The coffee shop is run by 20 marketing students and other student volunteers, some of whom are students in need of extra job development skills. Six of the more experienced volunteers were assigned to transfer over to the kiosk and will rotate between working the kiosk and the shop.
The idea of the kiosk was the brainchild of a committee made up of student representatives from Family And Consumer Sciences, marketing and woodshop classes.
“A group of kids last school year got together with teachers and students to remodel the coffee shop,” special education teacher and head of the coffee shop Julie Paradise said. ”The kids suggested that it’s hard for everybody to get to the fourth floor and it would be easier to have another place in the school.”
Junior Trent Burnum is a part of that committee and also has learned how to be the bookkeeper of the shop. Now working in the shop during third hour, Burnum is one of the volunteers who will move to the kiosk.
“I think it’s a really cool program trying to help the kids with special needs learn job skills; it’s very important to find a role they can do in life,” Burnum said. “We also want to try and make more profit so we can donate more to charities.”
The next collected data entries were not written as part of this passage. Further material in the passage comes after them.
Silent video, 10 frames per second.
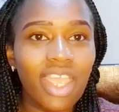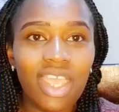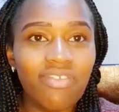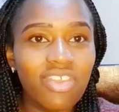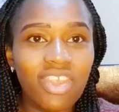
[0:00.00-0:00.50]

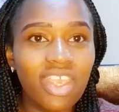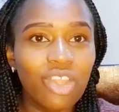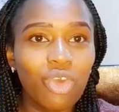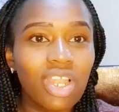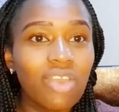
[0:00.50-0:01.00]
everything
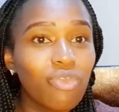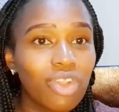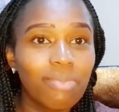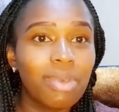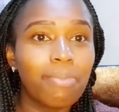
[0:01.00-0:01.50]
in your life
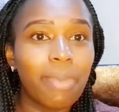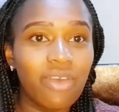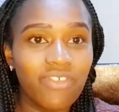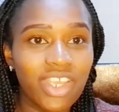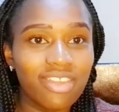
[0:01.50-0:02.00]
will be
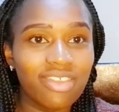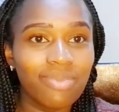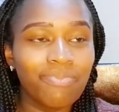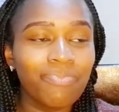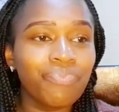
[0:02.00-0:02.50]
perfect.
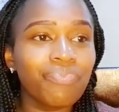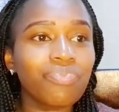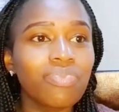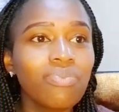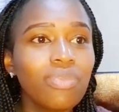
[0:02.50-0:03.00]

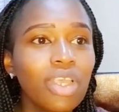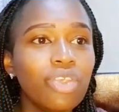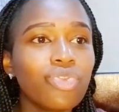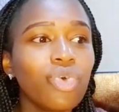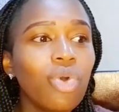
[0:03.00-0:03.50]

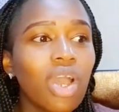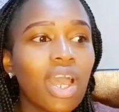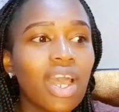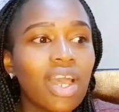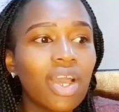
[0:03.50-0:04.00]
So
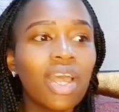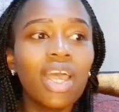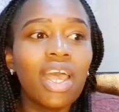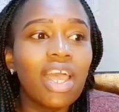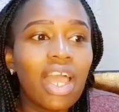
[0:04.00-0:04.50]

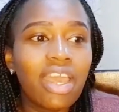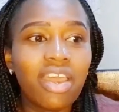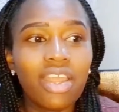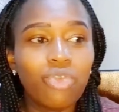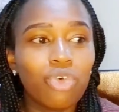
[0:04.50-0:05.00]

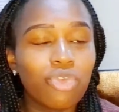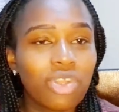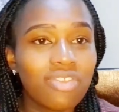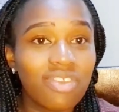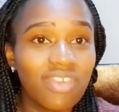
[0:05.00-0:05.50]
it was on
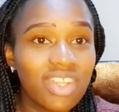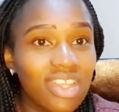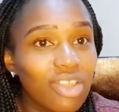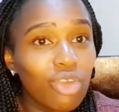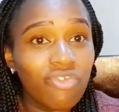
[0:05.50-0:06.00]
the
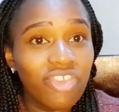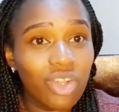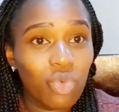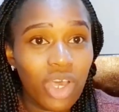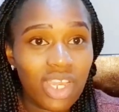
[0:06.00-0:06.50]
17th of
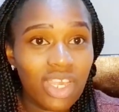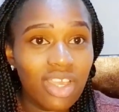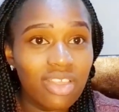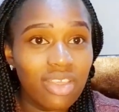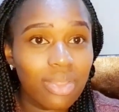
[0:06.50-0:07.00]
January
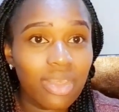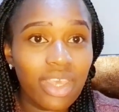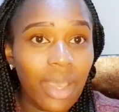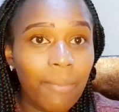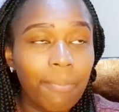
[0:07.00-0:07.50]
this
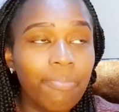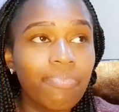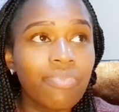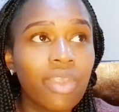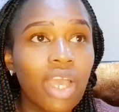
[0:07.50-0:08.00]
year,
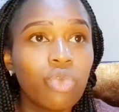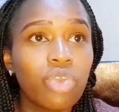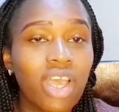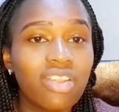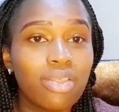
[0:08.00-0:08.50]
and
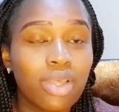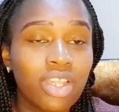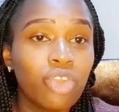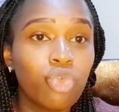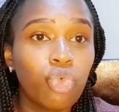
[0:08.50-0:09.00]
we had
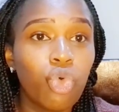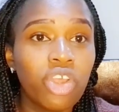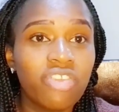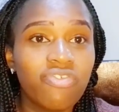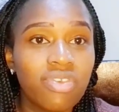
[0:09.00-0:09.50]
decided to go
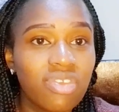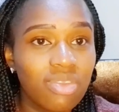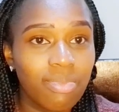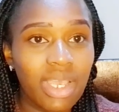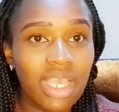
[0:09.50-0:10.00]
and
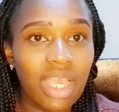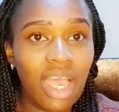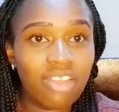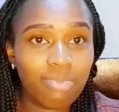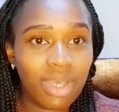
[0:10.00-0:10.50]
visit my
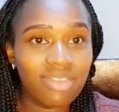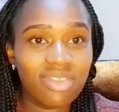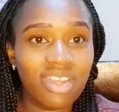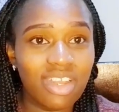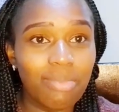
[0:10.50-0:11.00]
husband's
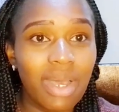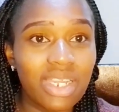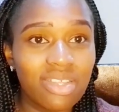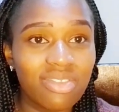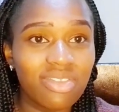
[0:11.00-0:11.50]

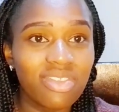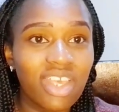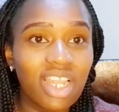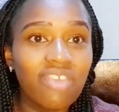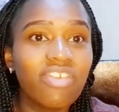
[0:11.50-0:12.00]
grandparents.
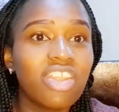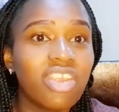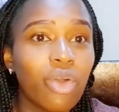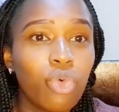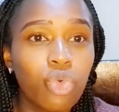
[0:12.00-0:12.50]
They live
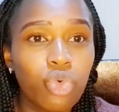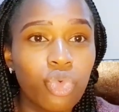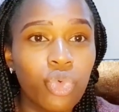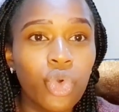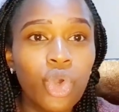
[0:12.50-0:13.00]
in Nyahururu.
Most of the shop’s profits go to helping families in need or providing students with extra opportunities to develop job skills, but due to the coffee shop’s decreasing sales recently, they aren’t able to help as many people with their profits. In August, the team came up with the idea of a kiosk to raise sales. Paradise suggested the new kiosk be built by night maintenance custodian Price Wright, who also helped paint and decorate the coffee shop on the fourth floor.
Paradise provided wood, and Wright turned to his sketchbook. After the rejection of about 10 sketches, they agreed on the current one: wood panels and shelves emblazoned with a steaming cup of coffee, and a rolling cart with a “Columbia Brew” sign. Wright began building in November, covering up the spot where the old student store used to be.
“I just took the background of that old beat up wall with the glass and just went over that,” Wright said. “I came up with an idea, a design to catch attention.”
Wright is a certified carpenter, and has been working at East since 1999. When asked to take on the construction, he didn’t hesitate to agree.
“I came here to serve, I didn’t come here to be a leader or take positions,” Wright said.
While Wright didn’t get paid extra to do the work, he believes it’s all part of his duty to East. The committee plans on rewarding him with a Visa gift card.
“We were looking at something simple, but he made it so much more beautiful and something that’s a part of the school. It will be there long after we’re gone,” Paradise said.